In practical applications, there are two common scenarios as follows:

  • In the case of insufficient cluster resources, it is assumed that for Job A and Job B in the state to be scheduled, the application amount of resource A is less than B or the priority of resource A is higher than that of job B. Based on the default scheduling policy, A will schedule ahead of B. In the worst case, if subsequent jobs with high priority or less application resources are added to the queue to be scheduled, B will be hungry for a long time and wait forever.

  • In the case of insufficient cluster resources, assume that there are jobs A and B to be scheduled. The priority of A is lower than that of B, but the resource application amount is smaller than that of B. Under the scheduling policy based on cluster throughput and resource utilization as the core, A will be scheduled first. In the worst case, B will remain hungry.

Therefore, we need a fair scheduling mechanism that ensures that chronic hunger for some reason reaches a critical state when it is dispatched. Job reservation is such a fair scheduling mechanism.
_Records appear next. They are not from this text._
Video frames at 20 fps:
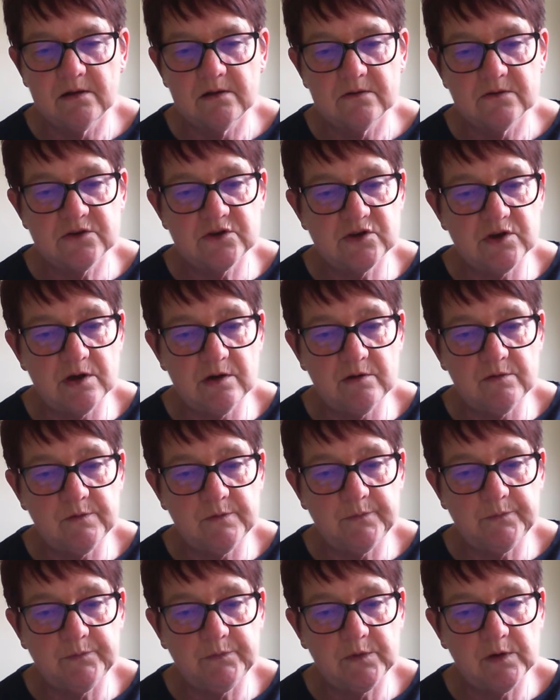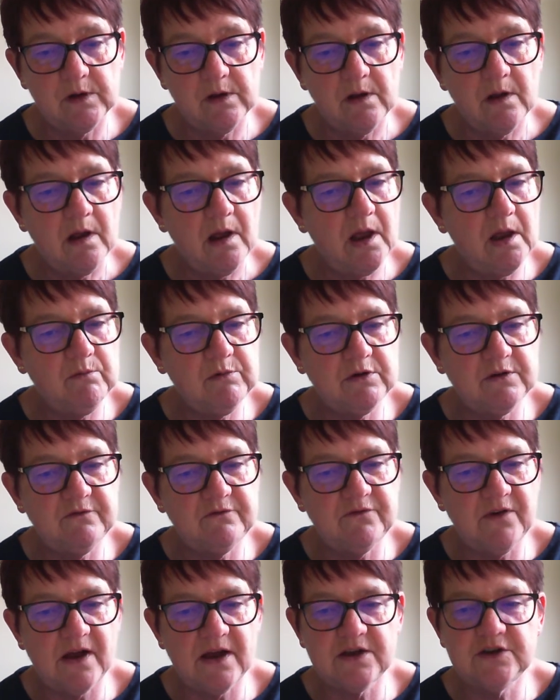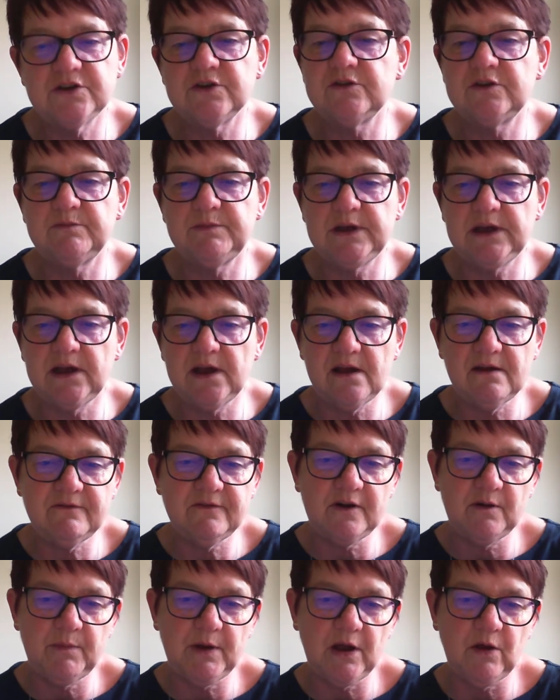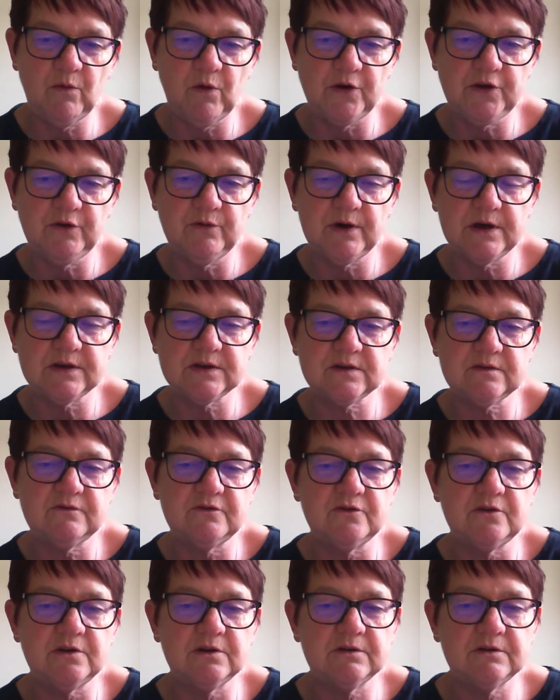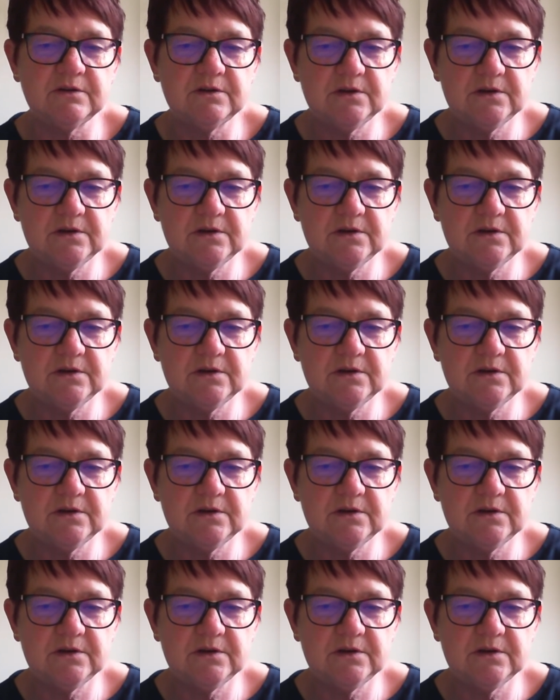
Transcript: So, I would advise you to be careful about what you ask for.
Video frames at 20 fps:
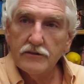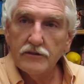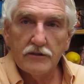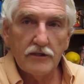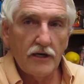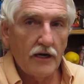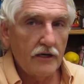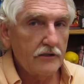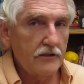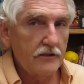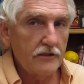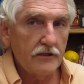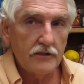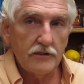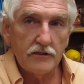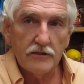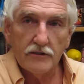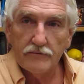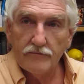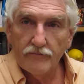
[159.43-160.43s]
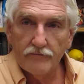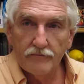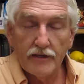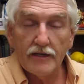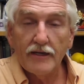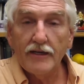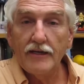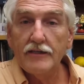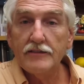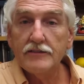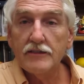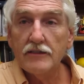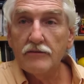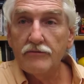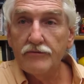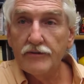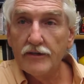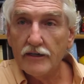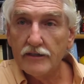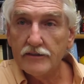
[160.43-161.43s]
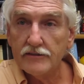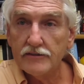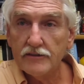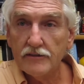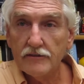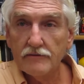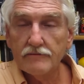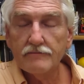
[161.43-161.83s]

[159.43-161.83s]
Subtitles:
Not good, but easy to fix.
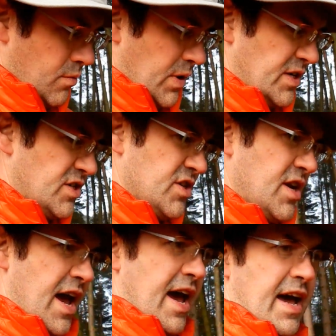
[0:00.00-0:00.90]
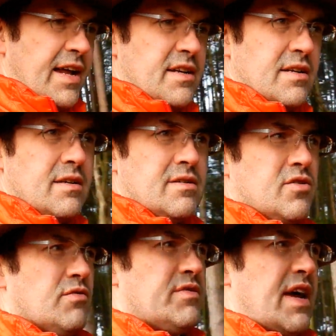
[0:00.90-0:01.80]
which had
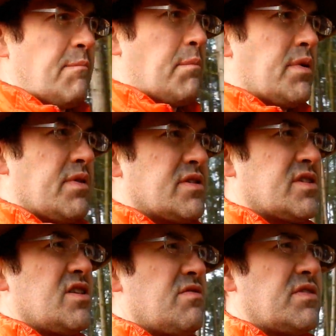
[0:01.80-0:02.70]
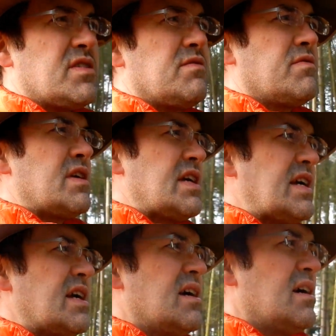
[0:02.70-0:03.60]
sort of dampened the surface of
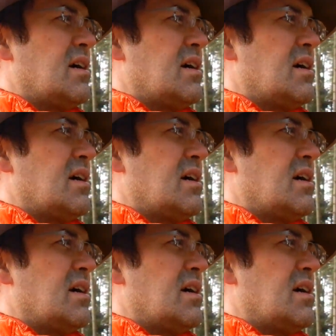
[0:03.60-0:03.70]
the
Resource reservation mechanisms need to consider node selection, number of nodes, and how to lock nodes. Volcano resource reservation mechanism reserves resources for target operations in the way of node group locking, that is, select a group of nodes that meet certain constraints and include them into the node group. Nodes within the node group will not accept new job delivery from the inclusion moment, and the total specification of nodes meets the requirements of target operations. It is important to note that target jobs can be scheduled throughout the cluster, while non-target jobs can only be scheduled with nodes outside the node group.

Backfill

Overview

Backfill action is a backfill step in the scheduling process. It deals with the pod scheduling that does not specify the resource application amount in the list of pod to be scheduled. When executing the scheduling action on a single pod, it traverse all nodes and schedule the pod to this node as long as the node meets the scheduling request of pod.

Scenario

In a cluster, the main resources are occupied by “fat jobs”, such as AI model training. Backfill actions allow the cluster to quickly schedule “small jobs” such as single AI model identification and small data volume communication. Backfill can improve cluster throughput and resource utilization.